No Spoilers: The main character of this story is a ghost tied to a wall in Bangkok, a hungry presence that most locals know to avoid by not falling asleep inside her area of influence. Because she eats the people who do. So mostly it’s tourists she eats, relishing their flavors and their ignorance and their fear. That is, until she meets a man who isn’t afraid of her. Who seems to see in her something very different than what she is used to: inspiration. The two develop something as their time grows, but he’s still just passing through, and the story follows what happens when they part, and how their meeting changed both of them. The piece looks keenly at gaze and the power of it, the ways that this man sees the narrator, and the ways he clearly does not. It’s violent and full of an aching yearning, and one that can’t really have a peaceful ending.

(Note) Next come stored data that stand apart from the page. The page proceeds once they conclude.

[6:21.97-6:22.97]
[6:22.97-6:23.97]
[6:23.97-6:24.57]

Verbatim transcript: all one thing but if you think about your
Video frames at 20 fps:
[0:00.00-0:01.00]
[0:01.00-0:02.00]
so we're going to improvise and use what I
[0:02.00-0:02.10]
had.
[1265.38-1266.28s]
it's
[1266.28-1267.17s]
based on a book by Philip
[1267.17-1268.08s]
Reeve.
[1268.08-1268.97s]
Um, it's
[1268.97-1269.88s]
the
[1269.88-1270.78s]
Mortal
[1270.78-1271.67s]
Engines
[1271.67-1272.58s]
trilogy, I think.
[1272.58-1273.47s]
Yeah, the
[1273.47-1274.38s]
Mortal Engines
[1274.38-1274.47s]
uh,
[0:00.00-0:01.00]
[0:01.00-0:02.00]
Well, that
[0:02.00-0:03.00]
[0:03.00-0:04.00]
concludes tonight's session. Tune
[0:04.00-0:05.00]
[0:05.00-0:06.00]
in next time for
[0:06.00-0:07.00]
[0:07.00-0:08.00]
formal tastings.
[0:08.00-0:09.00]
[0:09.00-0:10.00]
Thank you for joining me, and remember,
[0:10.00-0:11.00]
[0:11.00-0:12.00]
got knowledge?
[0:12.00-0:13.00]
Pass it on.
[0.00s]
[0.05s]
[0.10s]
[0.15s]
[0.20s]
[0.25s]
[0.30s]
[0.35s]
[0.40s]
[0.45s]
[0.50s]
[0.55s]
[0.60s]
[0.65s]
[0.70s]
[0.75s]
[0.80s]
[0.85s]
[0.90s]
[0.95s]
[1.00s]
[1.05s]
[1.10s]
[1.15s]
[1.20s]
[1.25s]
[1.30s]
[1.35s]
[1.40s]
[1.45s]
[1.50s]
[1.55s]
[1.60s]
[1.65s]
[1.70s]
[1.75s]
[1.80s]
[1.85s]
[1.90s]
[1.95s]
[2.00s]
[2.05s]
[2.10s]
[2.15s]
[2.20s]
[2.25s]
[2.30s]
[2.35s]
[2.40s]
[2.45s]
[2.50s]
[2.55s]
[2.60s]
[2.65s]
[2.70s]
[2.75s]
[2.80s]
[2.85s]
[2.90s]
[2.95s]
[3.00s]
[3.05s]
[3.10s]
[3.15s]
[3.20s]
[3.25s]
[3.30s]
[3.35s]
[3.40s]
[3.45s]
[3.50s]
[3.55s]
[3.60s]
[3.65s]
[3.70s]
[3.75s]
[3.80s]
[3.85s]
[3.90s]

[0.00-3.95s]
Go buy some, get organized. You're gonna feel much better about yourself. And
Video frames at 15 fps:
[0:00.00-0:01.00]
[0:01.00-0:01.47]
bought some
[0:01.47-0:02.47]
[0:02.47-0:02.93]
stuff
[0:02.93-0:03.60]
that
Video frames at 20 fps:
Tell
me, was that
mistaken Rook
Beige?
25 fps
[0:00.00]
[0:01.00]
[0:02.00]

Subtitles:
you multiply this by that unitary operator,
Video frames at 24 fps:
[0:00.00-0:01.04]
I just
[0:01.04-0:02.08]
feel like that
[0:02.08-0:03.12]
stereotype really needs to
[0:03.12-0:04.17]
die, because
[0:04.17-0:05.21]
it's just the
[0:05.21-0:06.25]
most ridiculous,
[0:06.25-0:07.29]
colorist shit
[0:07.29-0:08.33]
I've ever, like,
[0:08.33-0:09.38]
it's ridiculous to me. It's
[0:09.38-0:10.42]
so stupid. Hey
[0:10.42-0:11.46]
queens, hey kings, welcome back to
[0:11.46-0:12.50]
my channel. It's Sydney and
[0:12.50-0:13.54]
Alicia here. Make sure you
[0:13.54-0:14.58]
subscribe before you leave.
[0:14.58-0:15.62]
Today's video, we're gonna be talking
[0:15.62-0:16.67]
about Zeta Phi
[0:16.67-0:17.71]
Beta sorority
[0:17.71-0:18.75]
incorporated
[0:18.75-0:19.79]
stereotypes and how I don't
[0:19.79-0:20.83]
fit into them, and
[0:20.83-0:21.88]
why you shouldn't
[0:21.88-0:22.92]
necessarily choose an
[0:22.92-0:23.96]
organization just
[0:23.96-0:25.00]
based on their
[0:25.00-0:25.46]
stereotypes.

Keywords: Ghosts, Hungers, Art, Tourism, Exploitation
Review: I really love how the story explores this central misunderstanding between the characters that seems at first a bit like love. For the narrator, it’s because no one has really looked at her without fear, with something like desire. And she’s working across a cultural line, and so Seb’s (the white dude) devotion and art does seem to be reverent. But as time goes on it becomes clearer and clearer (first to the reader, hopefully, and then to the narrator) that he doesn’t actually care for her. That considering her a muse doesn’t mean that he considers her powerful or worthy of respect. She’s a resource to be exploited, a “savage” who he gets to feel powerful by portraying her for his audience. But despite the way that his art begins almost understanding (perhaps because he feels lost as well, feels a longing for something as well), it quickly slides into a much less kind place. As he gets what he wants, his desires care less and less about what she wants, about her as a person. And she doesn’t really see this for a long time, because her world is so small, because for her he remains this shining memory. Only when he returns is the vision of him put into the proper context and she can see how he really sees her. Not in reverence, not as a person. She seemed to me to think he didn’t see her as a monster because he wasn’t afraid. But the truth seems to be that he does see her as a monster, but just feels invincible before her because he’s white and male. And it’s a rather deadly miscalculation on his part, because when she finally sees him and sees how he sees her, she knows she has to right things. She has to show him the truth of things. And it’s a bloody moment, one locked in by toxicity of misogyny and racism. It’s a dark but moving story, full of this isolation and hope that crumbles into something sharp and jagged and hungry. A wonderful read!